Requirement >>
All of the data is to be written out again exactly, without the pictures.

(Stored entries)
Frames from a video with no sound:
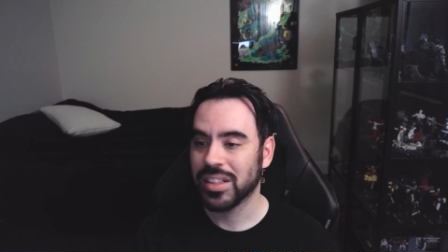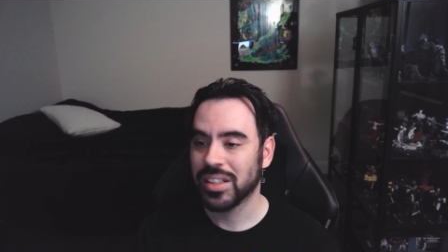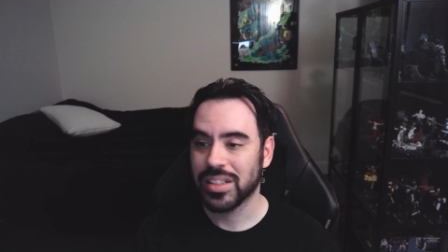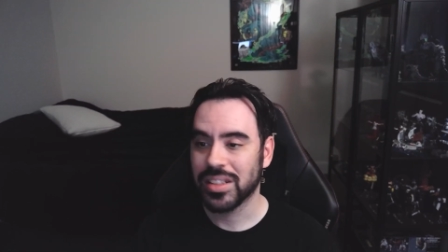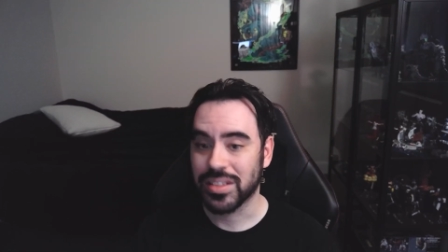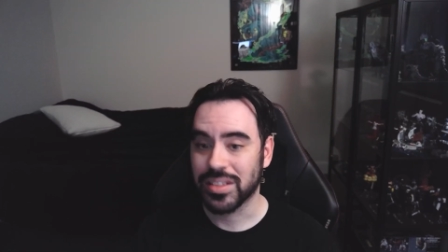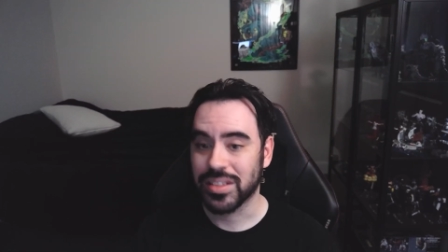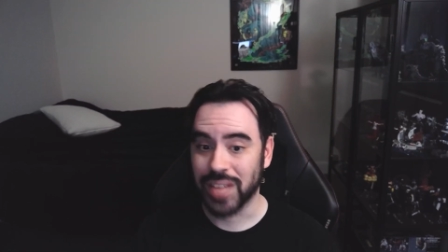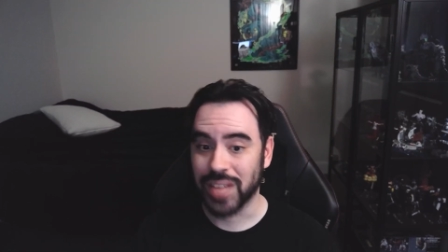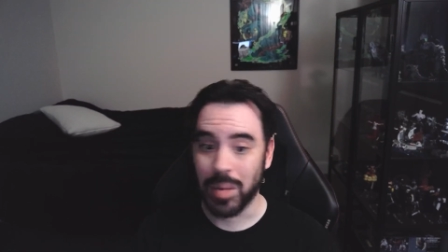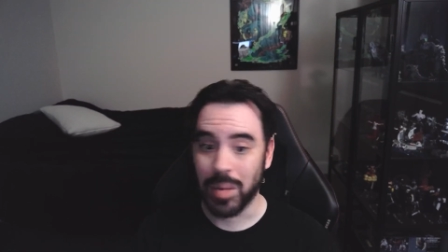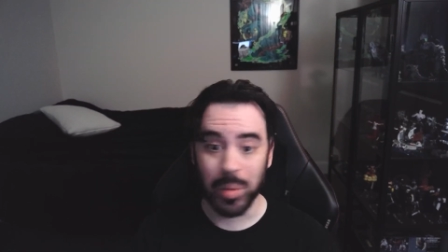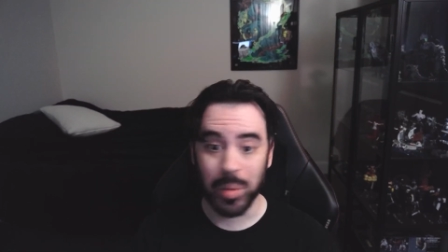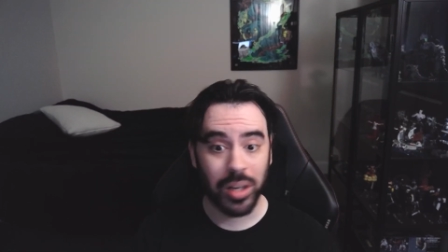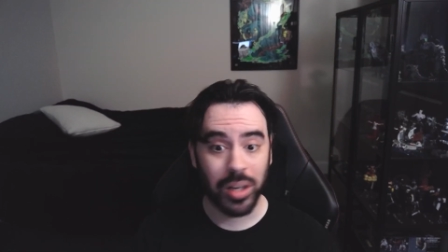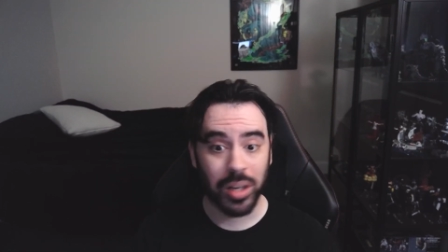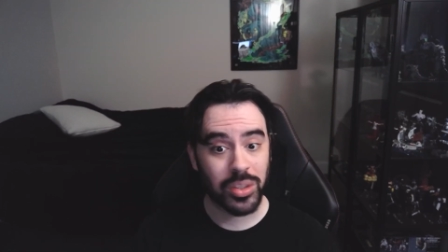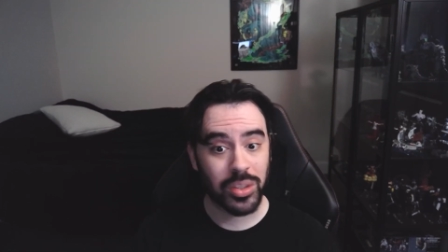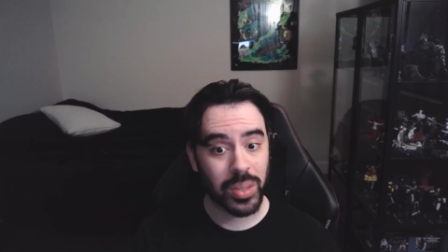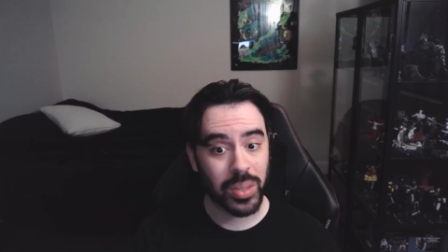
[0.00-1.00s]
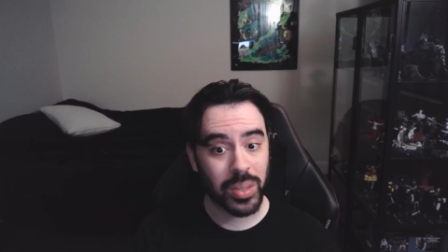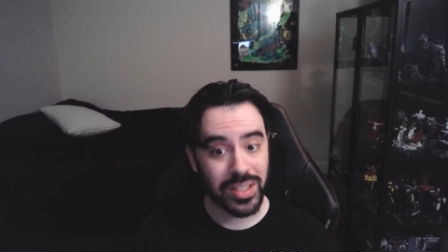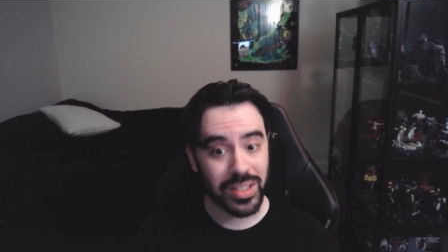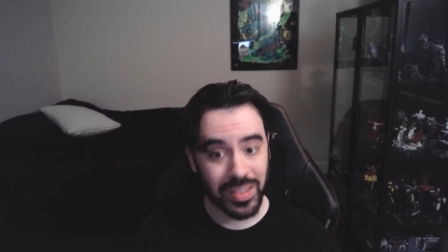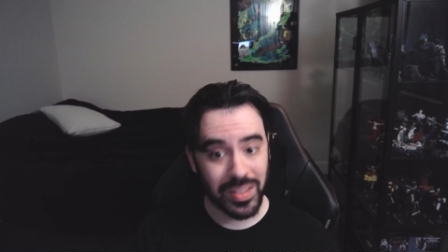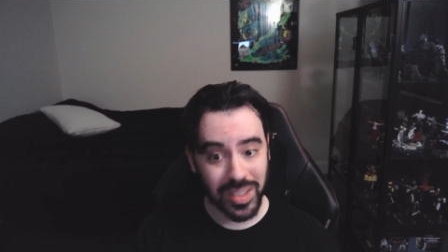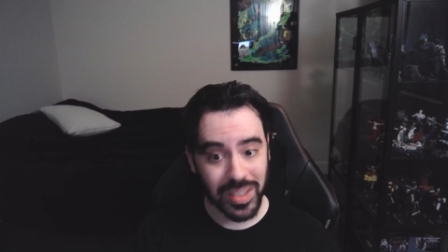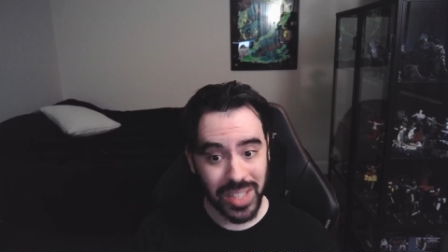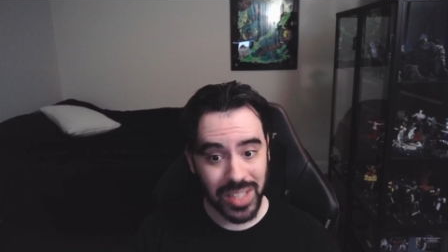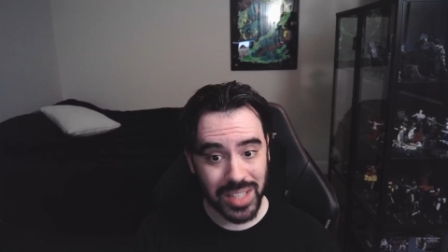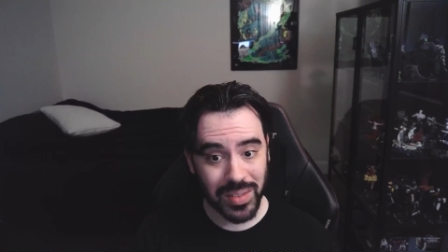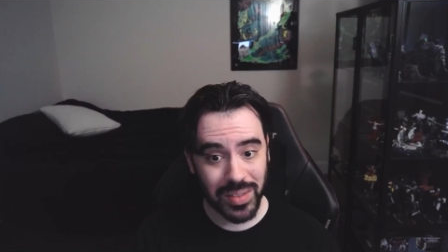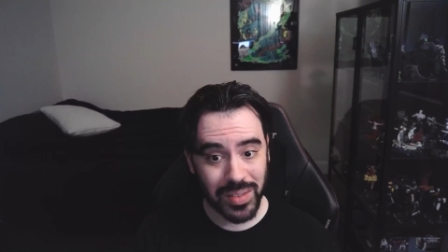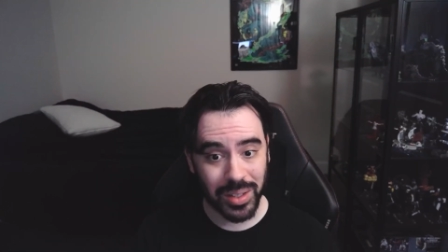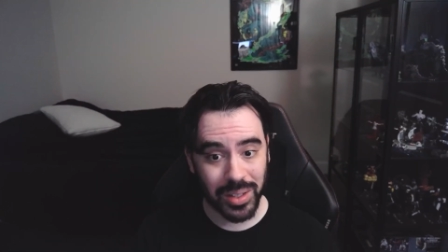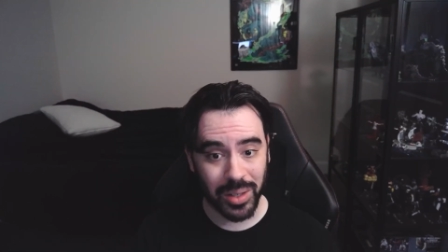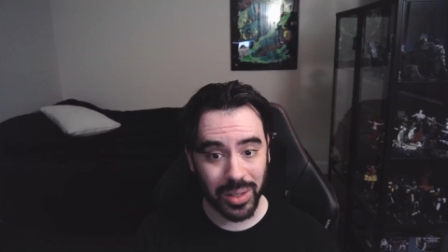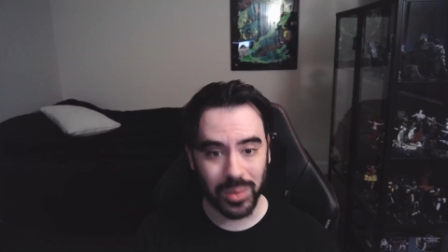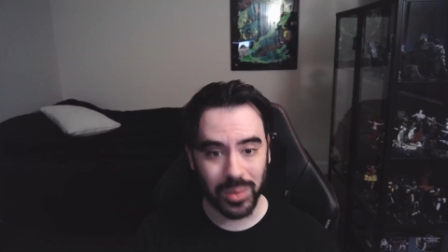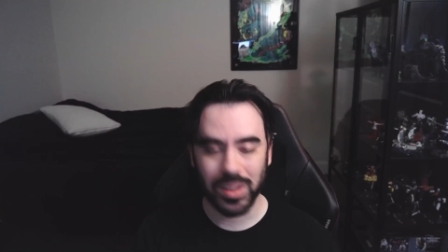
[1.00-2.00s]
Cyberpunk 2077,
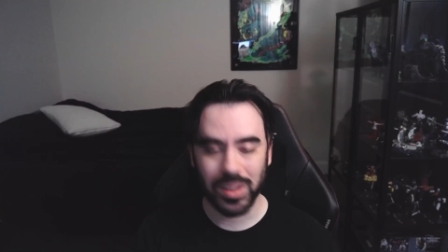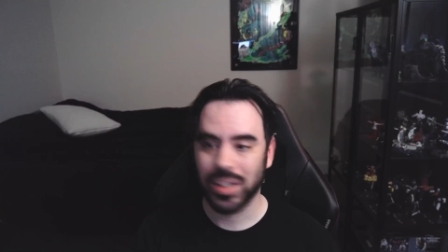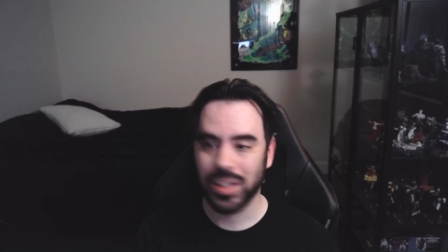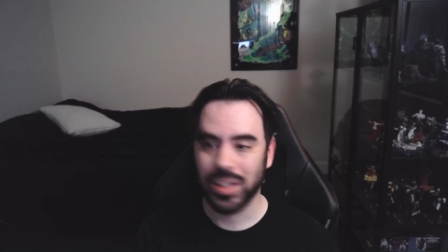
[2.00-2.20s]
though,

Reply >>
Frames from a video with no sound:
[0.00-1.00s]
[1.00-2.00s]
Cyberpunk 2077,
[2.00-2.20s]
though,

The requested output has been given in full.